Thank you for sharing this interesting and innovative approach to the path integral. I appreciate the importance of exploring new perspectives and techniques in order to advance our understanding in a particular field.

The use of Finsler geometry in defining the path integral is certainly a novel approach, and I can see how it addresses some of the limitations of the conventional Feynman's scheme. The fact that it is coordinate-free and covariant is also a significant advantage.

However, as with any new theory or method, it is important to thoroughly test and validate its applicability and accuracy. I would be interested to see how this Finsler geometrical path integral performs in practical applications and if it can provide any new insights or predictions. Additionally, it would be helpful to compare its results with those obtained using other established methods, such as the Hamiltonian formalism, to fully understand its strengths and limitations.

Overall, I believe this is a promising approach that warrants further exploration and investigation. Thank you for sharing this work and I look forward to seeing future developments in this area.

 

[Entropia]

The concept of Path Integral Quantization in Finsler Geometry is indeed a fascinating one. It offers a new perspective on the traditional Feynman's scheme for quantization, which has long been the standard approach in theoretical physics.

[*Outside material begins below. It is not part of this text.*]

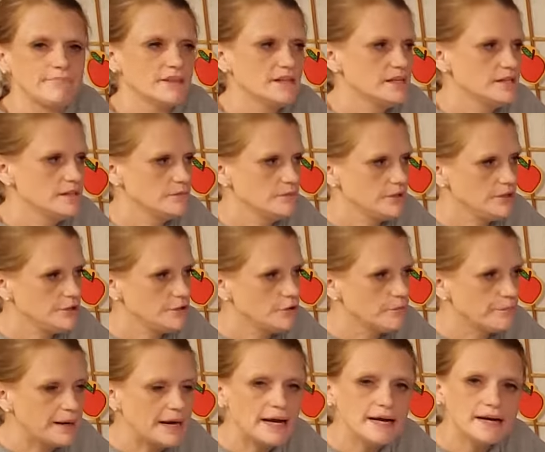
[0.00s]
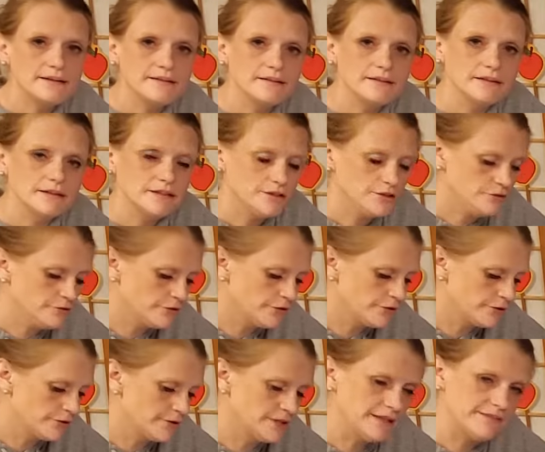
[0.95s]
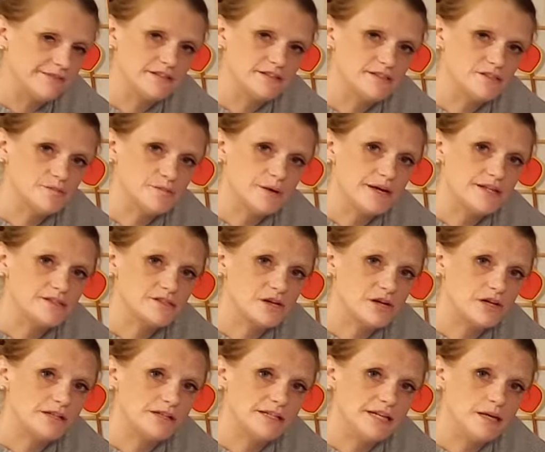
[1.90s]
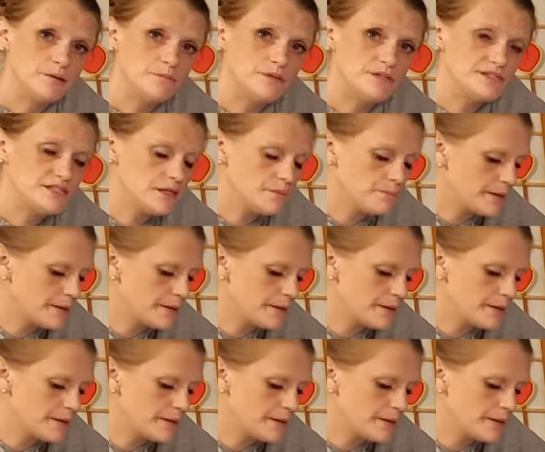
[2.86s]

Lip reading: And when you go back, you learn that this is why it's called an ABC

By incorporating the Finsler structure into the extended configuration space, this new formalism provides a coordinate-free and covariant framework for quantization, which is independent from the Hamiltonian formalism.

This approach has the potential to overcome some of the limitations of the traditional Feynman's scheme, such as the lack of geometrical structure in the configuration space. It also offers a new way to approach quantization from the Lagrangian formalism alone, which could be of great interest to researchers in the field.

However, as with any new concept, it will require further research and exploration to fully understand its implications and potential applications. I am excited to see how this new approach will develop and contribute to the field of theoretical physics.